Posted: 1/31/2009


       A visit to the office of AC Milan in downtown at No 3 Via Turati is always a pleasant experience for me. My dear friends Alessandro, who is the club treasurer, and his wife Claudia, who works in PR are amongst about 85 staff there.

      I had the chance to spend some time in the trophy room and had my photo taken with the FIFA World Club Cup and among many Champions League, UEFA Cups and Italian scudetos. Since Silvio Burlosconi (who is Prime Minister), became Chairman in 1986, their status has grown and although trailing Inter and Juve right now, there is a long way to go before the Scudeto is decided.  They are tied with Boca Juniors with 18 recognized international titles. They include 7 Champions League or European Cups, 17 Scudetos, 4 World Championships, 3 Intercontinental titles and 1 FIFA World Club Cup.

      Not far away is The Duomo, the magnificent cathedral. Passing through the square, Piazza del Duomo there were plenty of 'pigeon guys'. They put bird feed onto your hands and shoulders and the pigeons cover you for the obligatory photograph. Next door is the Galleria Vittorio Emanuele II, the famous and elegant covered shopping arcade in the shape of a cross, mimicked the world over.  It was named after the first king of a unified Italy and was opened in 1877.

      In the centre of the stone floor with its patterns of Italian city crests and more, is a bull inlaid in the floor. People dig their heels into its testicles and turn 360 degrees and wish for love-amore! Elegant shops such as Prada, Luis Vuitton, Gucci, plus book stores and expensive restaurants attract upmarket clients and window shoppers.

     Through the arcade we come to a square, Piazza della Scala, which has the most famous opera house in the world, La Scala, or Teatro alla Scala. There is another Alessandro, also a friend, who works there and who also works for AC Milan at San Siro on match days for extra pocket money.  I was given a personal tour of this magnificant theatre, and to places off limits to the general public, including the Royal Box which hosted the British Royal family. When Napoleon ruled he had it divided into four, so that the rich life styles were somewhat subdued. They were rehearsing Tristan und Isolde by Wagner when I was there, or a least testing the lighting, sound etc.

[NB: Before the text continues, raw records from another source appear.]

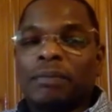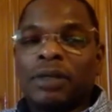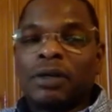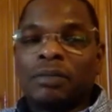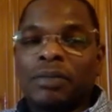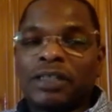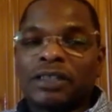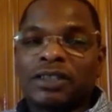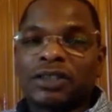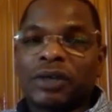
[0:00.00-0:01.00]
build
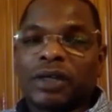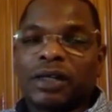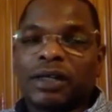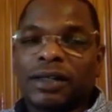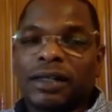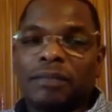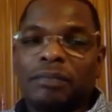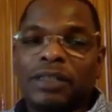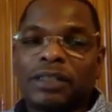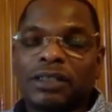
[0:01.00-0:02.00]
business credit and getting
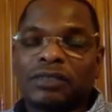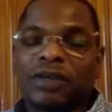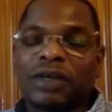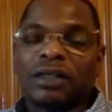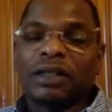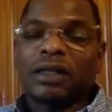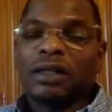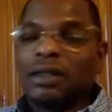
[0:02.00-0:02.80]
business funding,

      It was opened 3 August 1778 under the reign of Empress Maria Theresa, with Salieri's Europa riconosciuta. Traditionally the season opens annually on 7 December, Saint Ambrose's Day, the city's patron saint, and all performances must end by midnight.

     You can buy a seat in the front of a box in the six tiers, or an the house floor for about 200 Euros and almost half that price at the back of a box with a less prestigious views.  In earlier days the boxes used to have curtains, and an opera or two would last for about 6 hours and intrigue, politics and sex might take place in that time. Many families purchase 'palchi', or private boxes on a season basis.  There used to be 84 oil lamps around the stage, and 1,000 in the theatre, until electric lights were installed in 1883. in 1886 Guiseppe Verdi had the first performance of his Otello.  I don't profess to be an opera expert, but I was impressed on touring the museum with its paintings, drafts, statues, costumes etc.

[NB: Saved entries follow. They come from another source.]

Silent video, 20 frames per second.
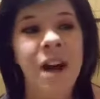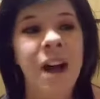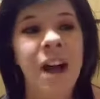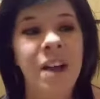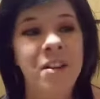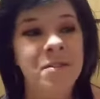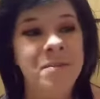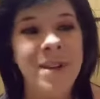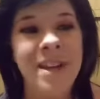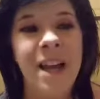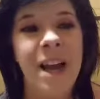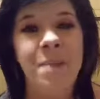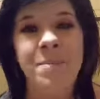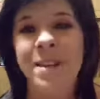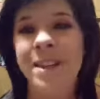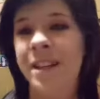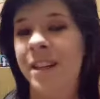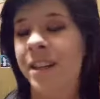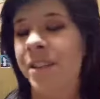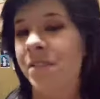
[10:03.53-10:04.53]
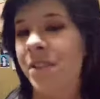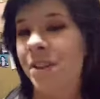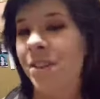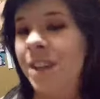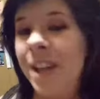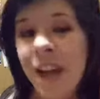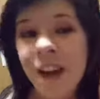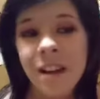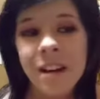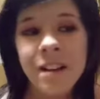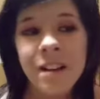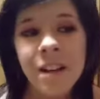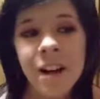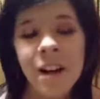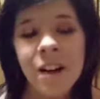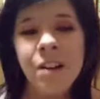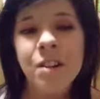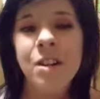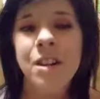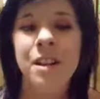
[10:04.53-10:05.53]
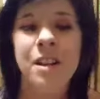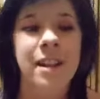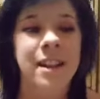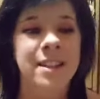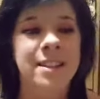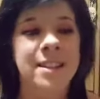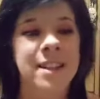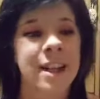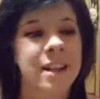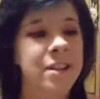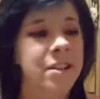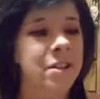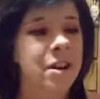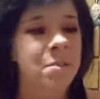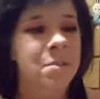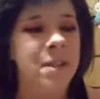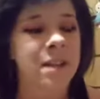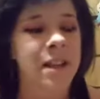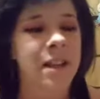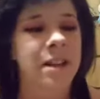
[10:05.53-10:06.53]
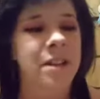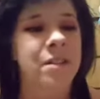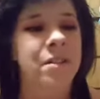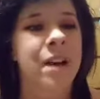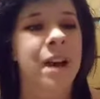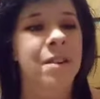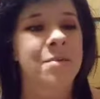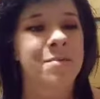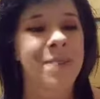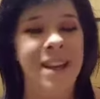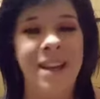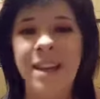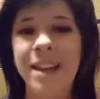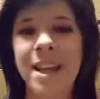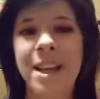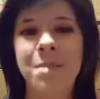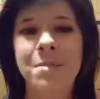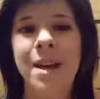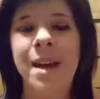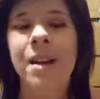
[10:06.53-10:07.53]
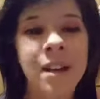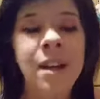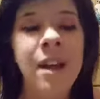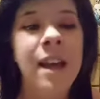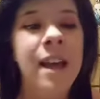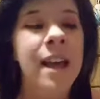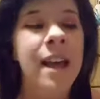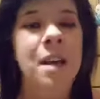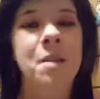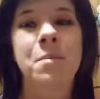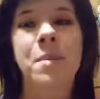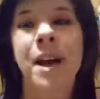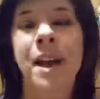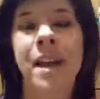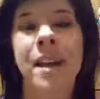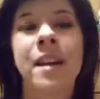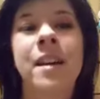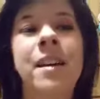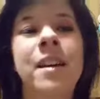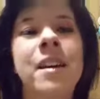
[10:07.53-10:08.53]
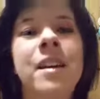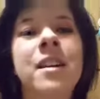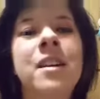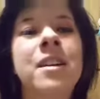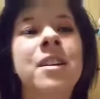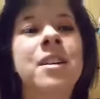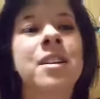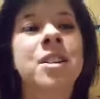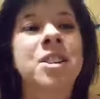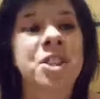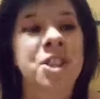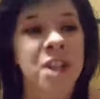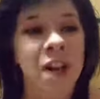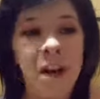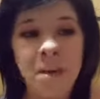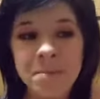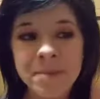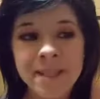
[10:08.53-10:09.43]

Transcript: I would be happy to give you a catalog or like sign you up and let you have my email and my shop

      Alessandro, has worked for the company-there are about 1,000 people doing many jobs- for over 20 years, and his father was one of the singers who have to be able to sing in Italian, German, French and English. As a late teenager he was a page and ticket taker, and his fellow workers used to play calcio in one of the giant foyers where opera buffs drank and gossiped between acts. After they had a near miiss with one of the chandeliers, they bought a sponge ball to use.